Data shown: Begin

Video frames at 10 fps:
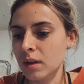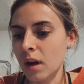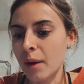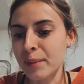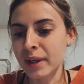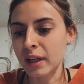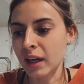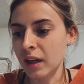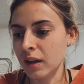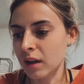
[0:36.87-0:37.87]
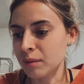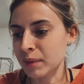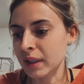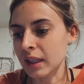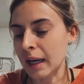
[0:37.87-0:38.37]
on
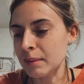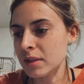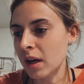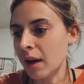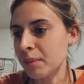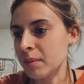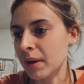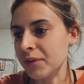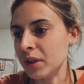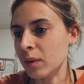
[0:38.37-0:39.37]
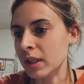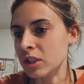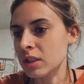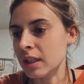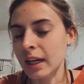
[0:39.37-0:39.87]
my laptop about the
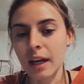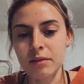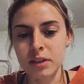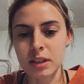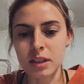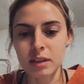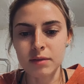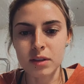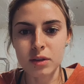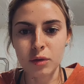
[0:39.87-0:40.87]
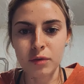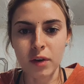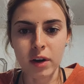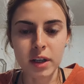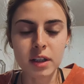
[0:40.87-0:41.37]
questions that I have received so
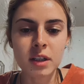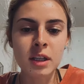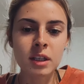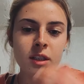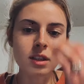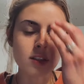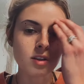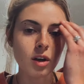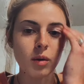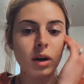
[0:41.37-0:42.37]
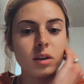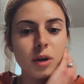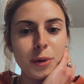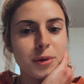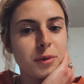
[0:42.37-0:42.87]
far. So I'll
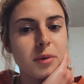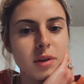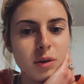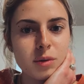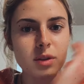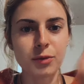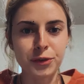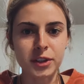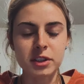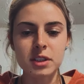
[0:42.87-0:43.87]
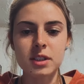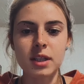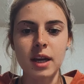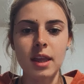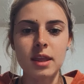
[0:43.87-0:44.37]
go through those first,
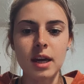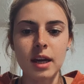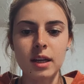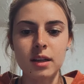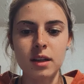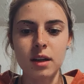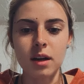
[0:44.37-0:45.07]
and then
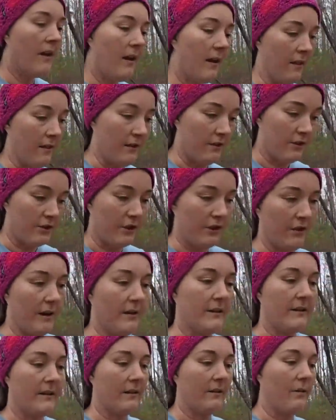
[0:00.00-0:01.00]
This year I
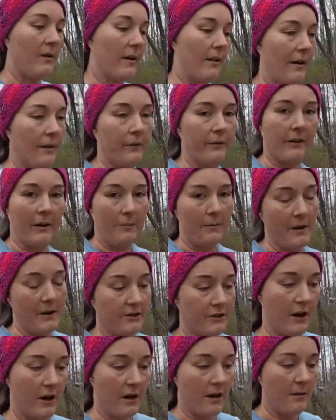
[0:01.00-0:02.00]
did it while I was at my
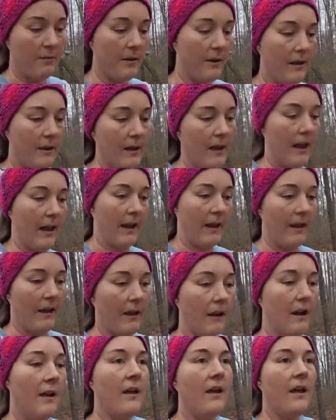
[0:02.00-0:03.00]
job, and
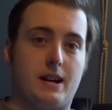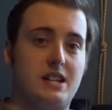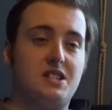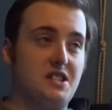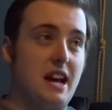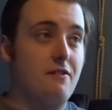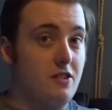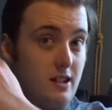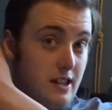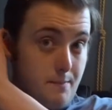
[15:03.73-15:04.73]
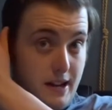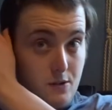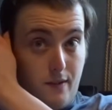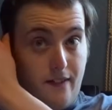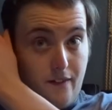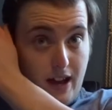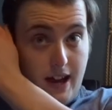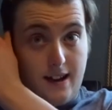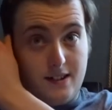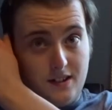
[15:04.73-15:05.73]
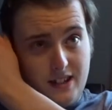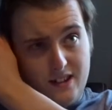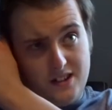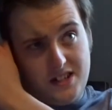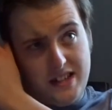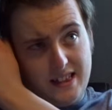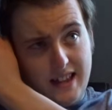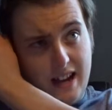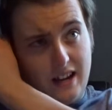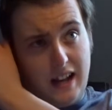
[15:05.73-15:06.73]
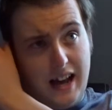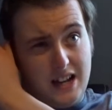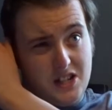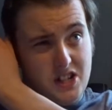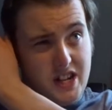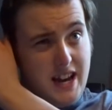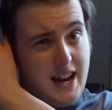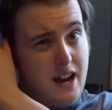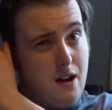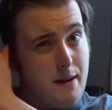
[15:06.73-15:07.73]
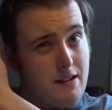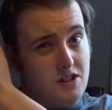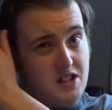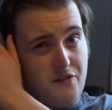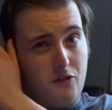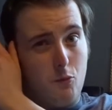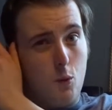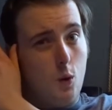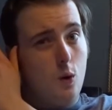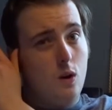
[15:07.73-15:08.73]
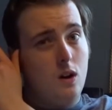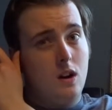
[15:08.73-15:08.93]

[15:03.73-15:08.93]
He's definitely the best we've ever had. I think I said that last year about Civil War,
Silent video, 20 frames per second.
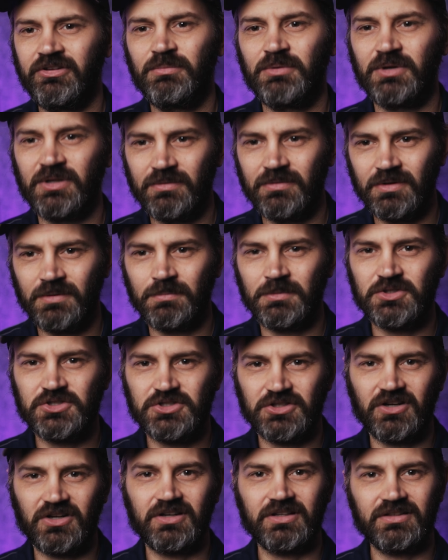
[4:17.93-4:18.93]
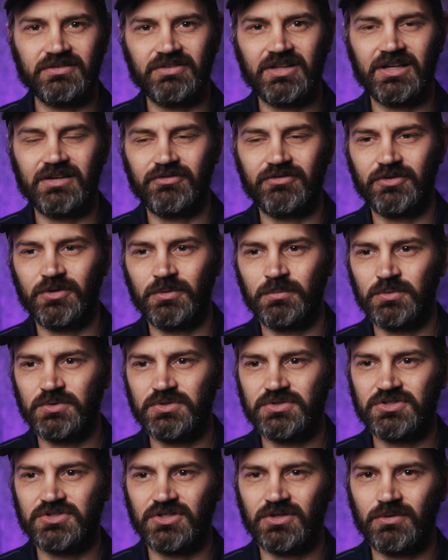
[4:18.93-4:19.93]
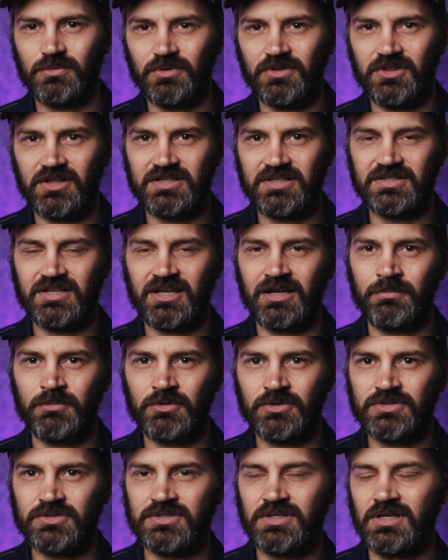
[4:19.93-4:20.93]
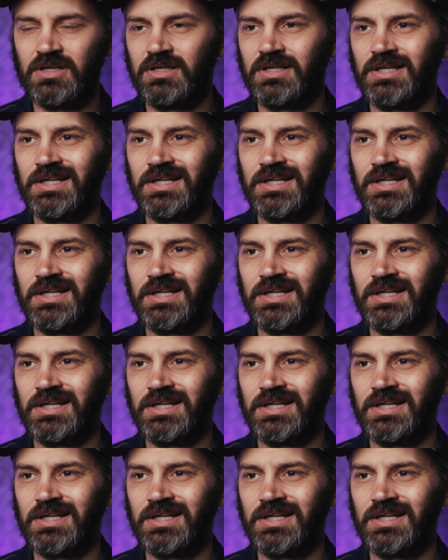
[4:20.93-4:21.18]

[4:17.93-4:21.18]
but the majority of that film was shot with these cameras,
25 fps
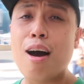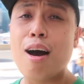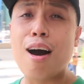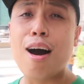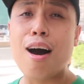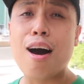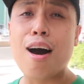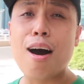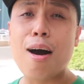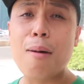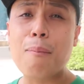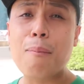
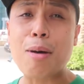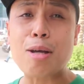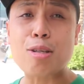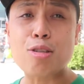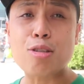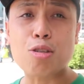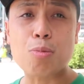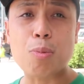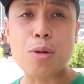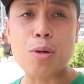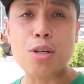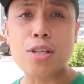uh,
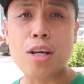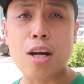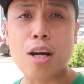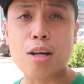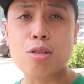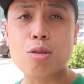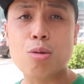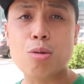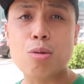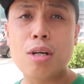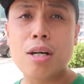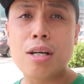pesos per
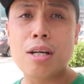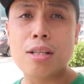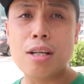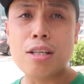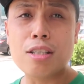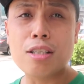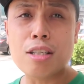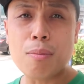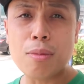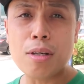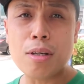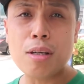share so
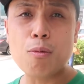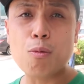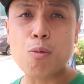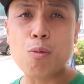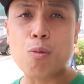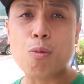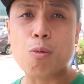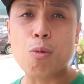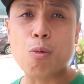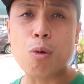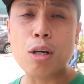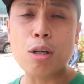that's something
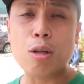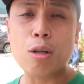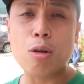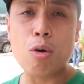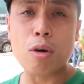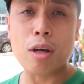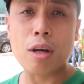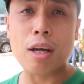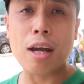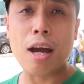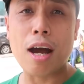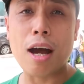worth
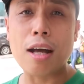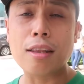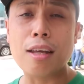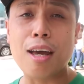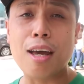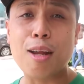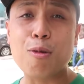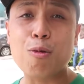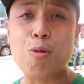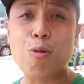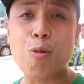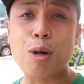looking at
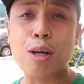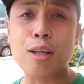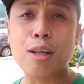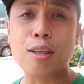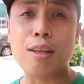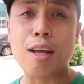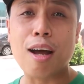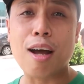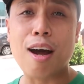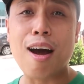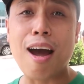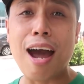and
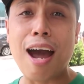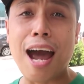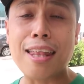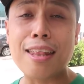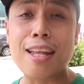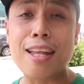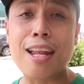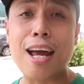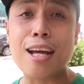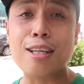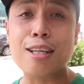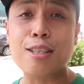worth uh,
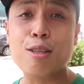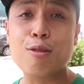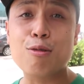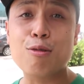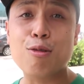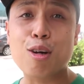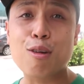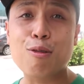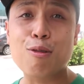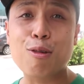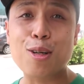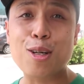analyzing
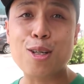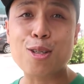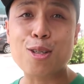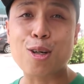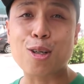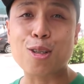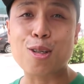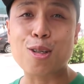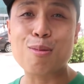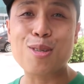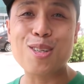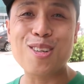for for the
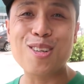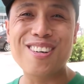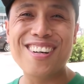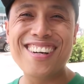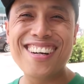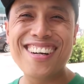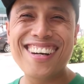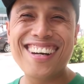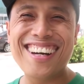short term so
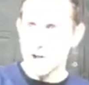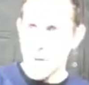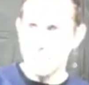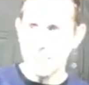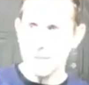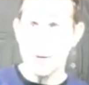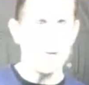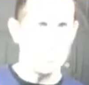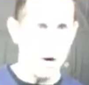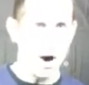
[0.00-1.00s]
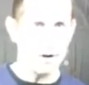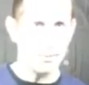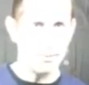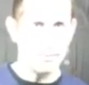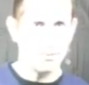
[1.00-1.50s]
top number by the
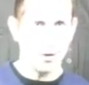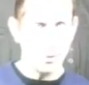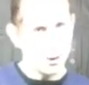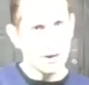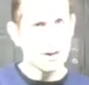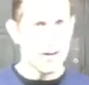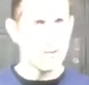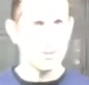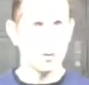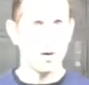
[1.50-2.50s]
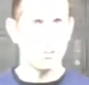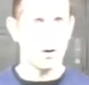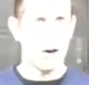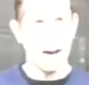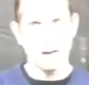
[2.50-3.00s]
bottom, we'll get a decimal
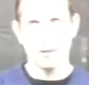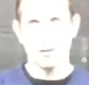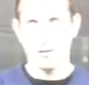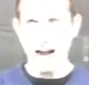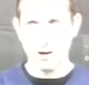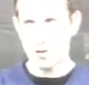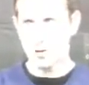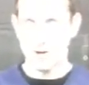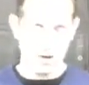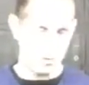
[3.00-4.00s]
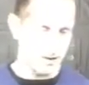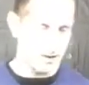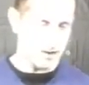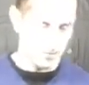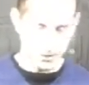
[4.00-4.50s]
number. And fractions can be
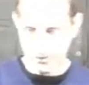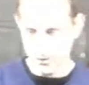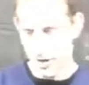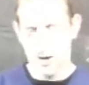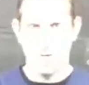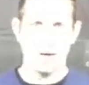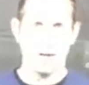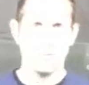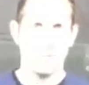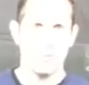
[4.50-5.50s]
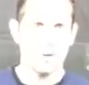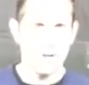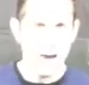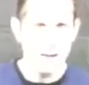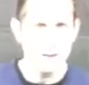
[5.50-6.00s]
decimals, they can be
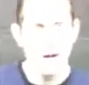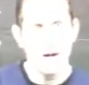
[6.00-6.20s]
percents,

Data shown: End

Each entry is to be written out again word for word, and any pictures are to be omitted.

| Your response |
Video frames at 10 fps:
[0:36.87-0:37.87]
[0:37.87-0:38.37]
on
[0:38.37-0:39.37]
[0:39.37-0:39.87]
my laptop about the
[0:39.87-0:40.87]
[0:40.87-0:41.37]
questions that I have received so
[0:41.37-0:42.37]
[0:42.37-0:42.87]
far. So I'll
[0:42.87-0:43.87]
[0:43.87-0:44.37]
go through those first,
[0:44.37-0:45.07]
and then
[0:00.00-0:01.00]
This year I
[0:01.00-0:02.00]
did it while I was at my
[0:02.00-0:03.00]
job, and
[15:03.73-15:04.73]
[15:04.73-15:05.73]
[15:05.73-15:06.73]
[15:06.73-15:07.73]
[15:07.73-15:08.73]
[15:08.73-15:08.93]

[15:03.73-15:08.93]
He's definitely the best we've ever had. I think I said that last year about Civil War,
Silent video, 20 frames per second.
[4:17.93-4:18.93]
[4:18.93-4:19.93]
[4:19.93-4:20.93]
[4:20.93-4:21.18]

[4:17.93-4:21.18]
but the majority of that film was shot with these cameras,
25 fps
uh,
pesos per
share so
that's something
worth
looking at
and
worth uh,
analyzing
for for the
short term so
[0.00-1.00s]
[1.00-1.50s]
top number by the
[1.50-2.50s]
[2.50-3.00s]
bottom, we'll get a decimal
[3.00-4.00s]
[4.00-4.50s]
number. And fractions can be
[4.50-5.50s]
[5.50-6.00s]
decimals, they can be
[6.00-6.20s]
percents,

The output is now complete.